Collected data:

::::

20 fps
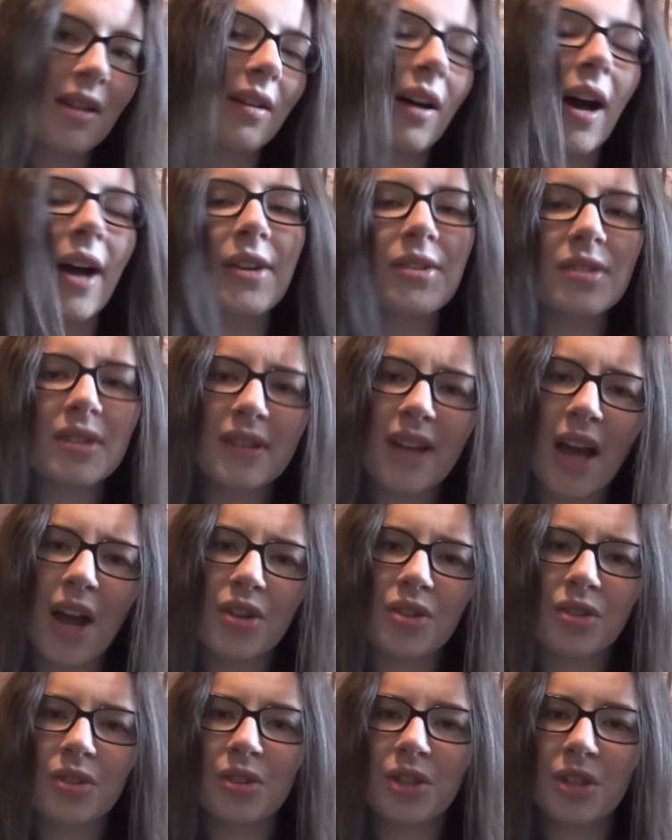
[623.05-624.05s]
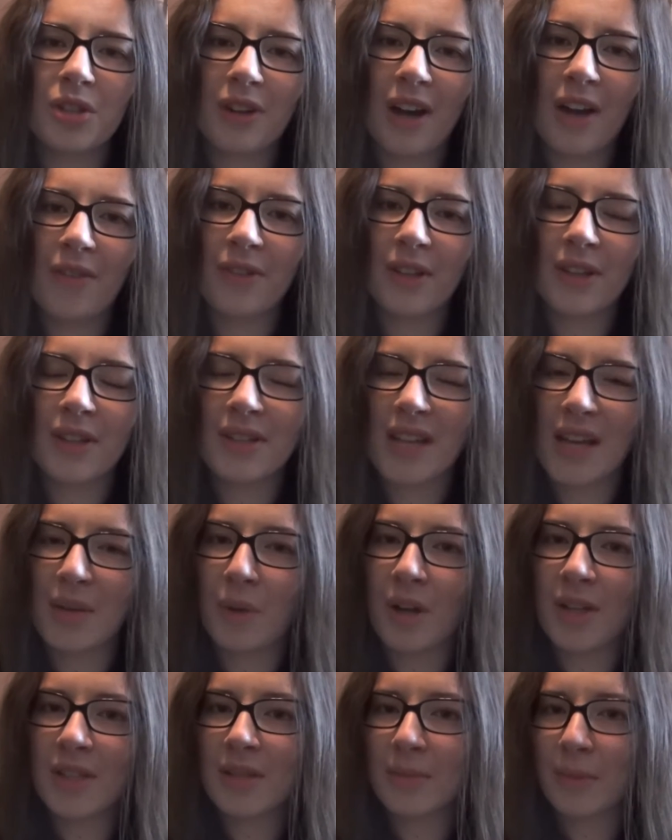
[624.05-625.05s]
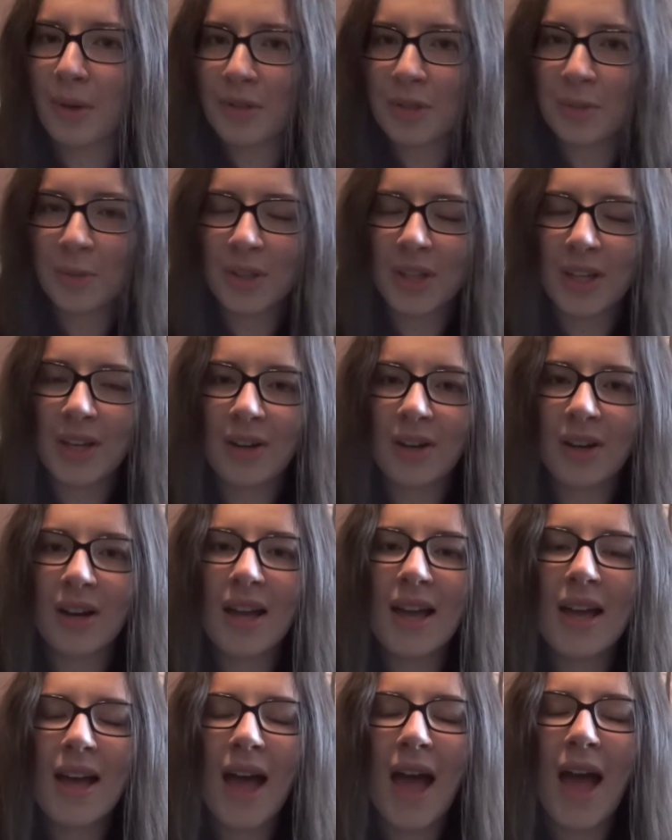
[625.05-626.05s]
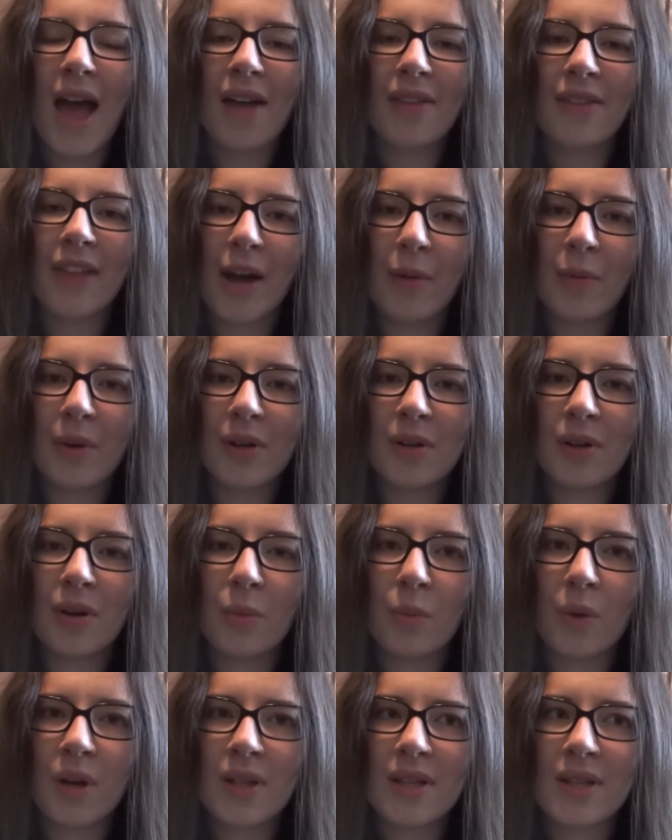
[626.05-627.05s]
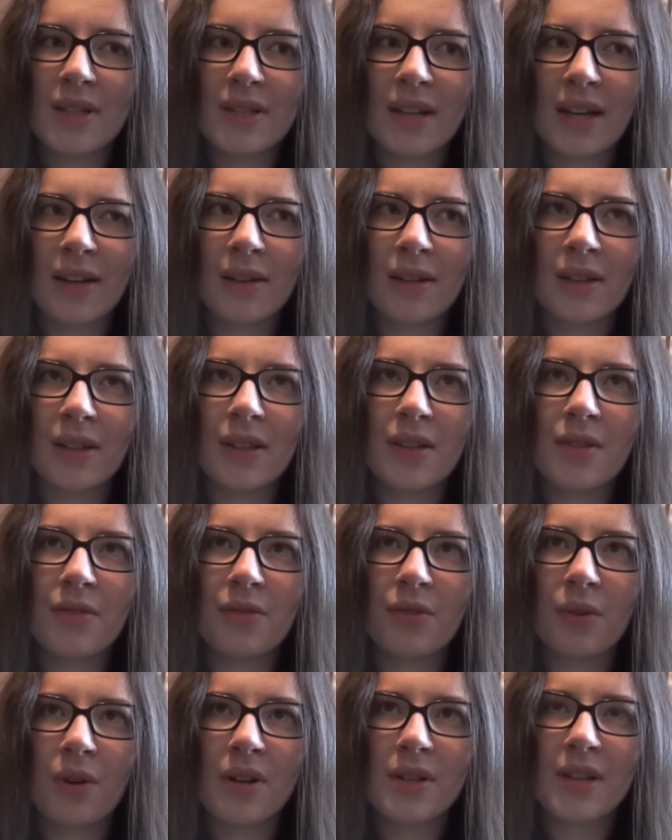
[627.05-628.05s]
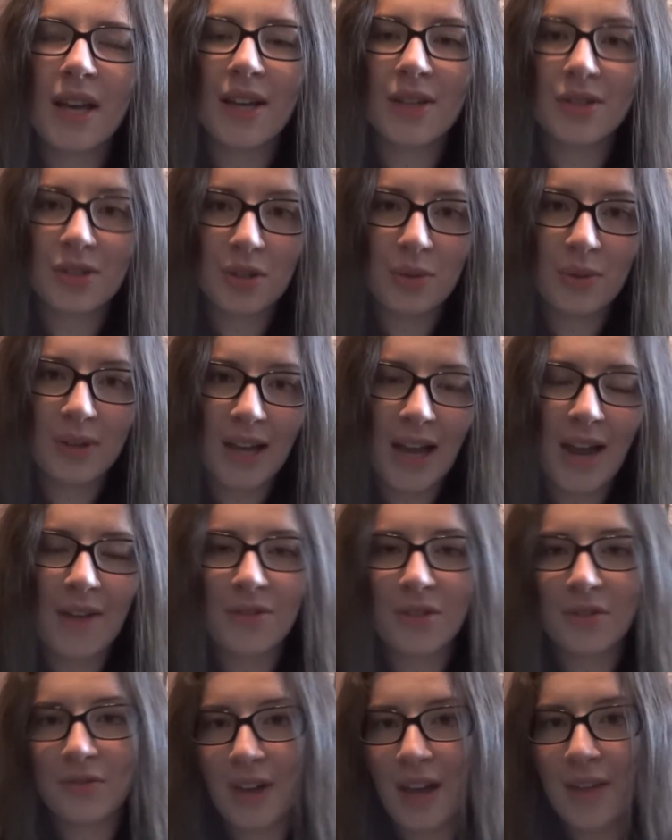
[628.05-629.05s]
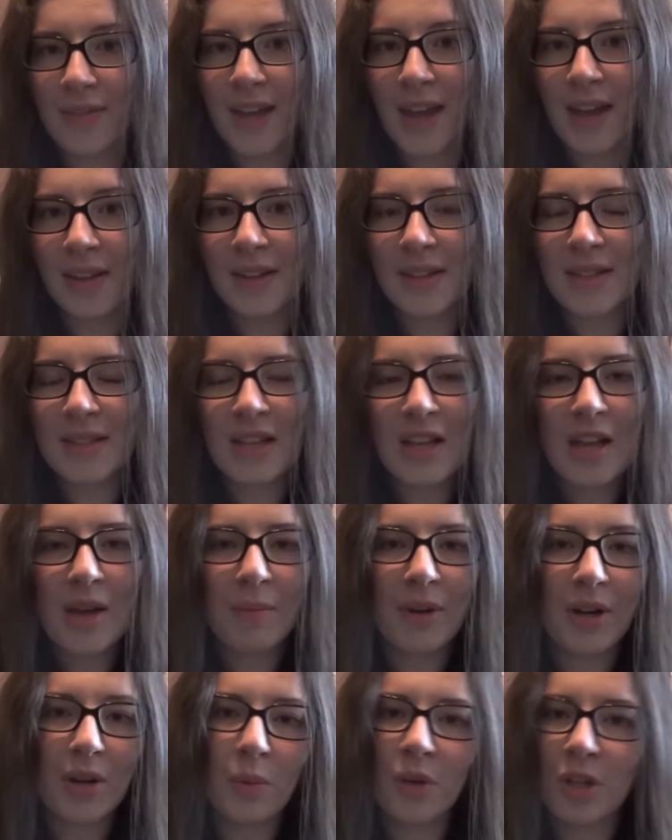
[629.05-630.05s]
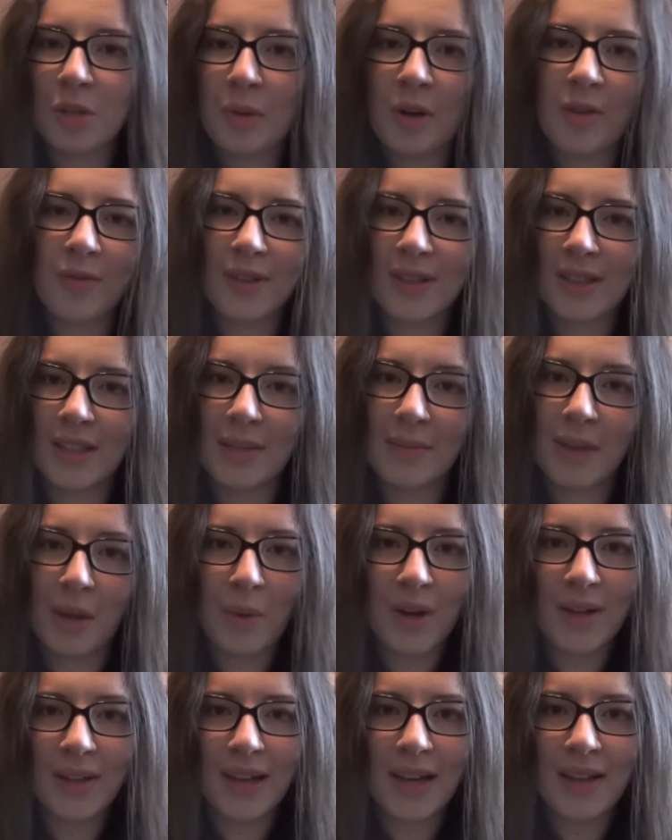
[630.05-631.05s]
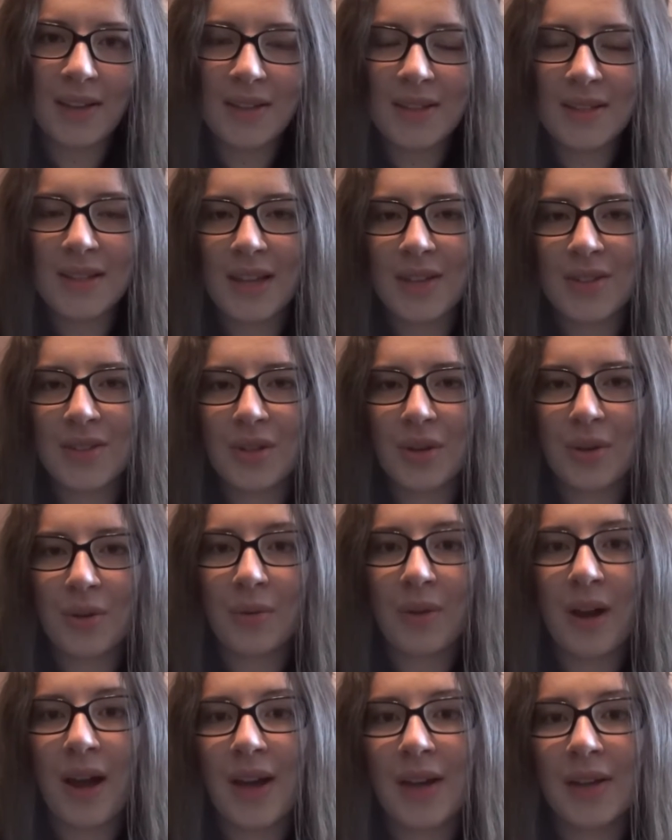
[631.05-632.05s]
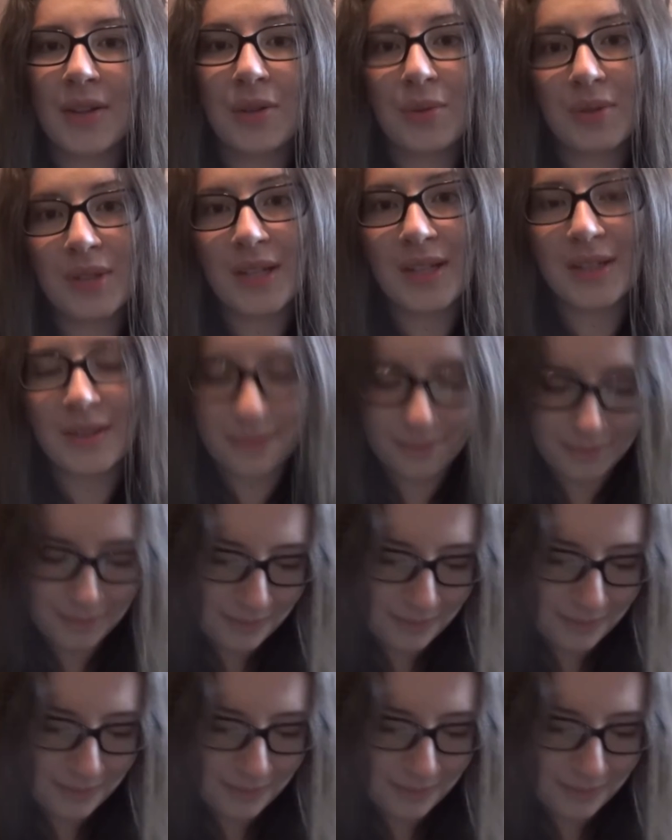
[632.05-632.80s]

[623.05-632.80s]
I used a National Geographic 10 watt submersible heater, and that one was technically for tanks 2.5 to 5 gallons, but it worked perfectly in my 1 gallons, and so I used it.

::::

What the task requires: None of the images should be copied, but every entry must be given again exactly.

Completed exercise:
20 fps
[623.05-624.05s]
[624.05-625.05s]
[625.05-626.05s]
[626.05-627.05s]
[627.05-628.05s]
[628.05-629.05s]
[629.05-630.05s]
[630.05-631.05s]
[631.05-632.05s]
[632.05-632.80s]

[623.05-632.80s]
I used a National Geographic 10 watt submersible heater, and that one was technically for tanks 2.5 to 5 gallons, but it worked perfectly in my 1 gallons, and so I used it.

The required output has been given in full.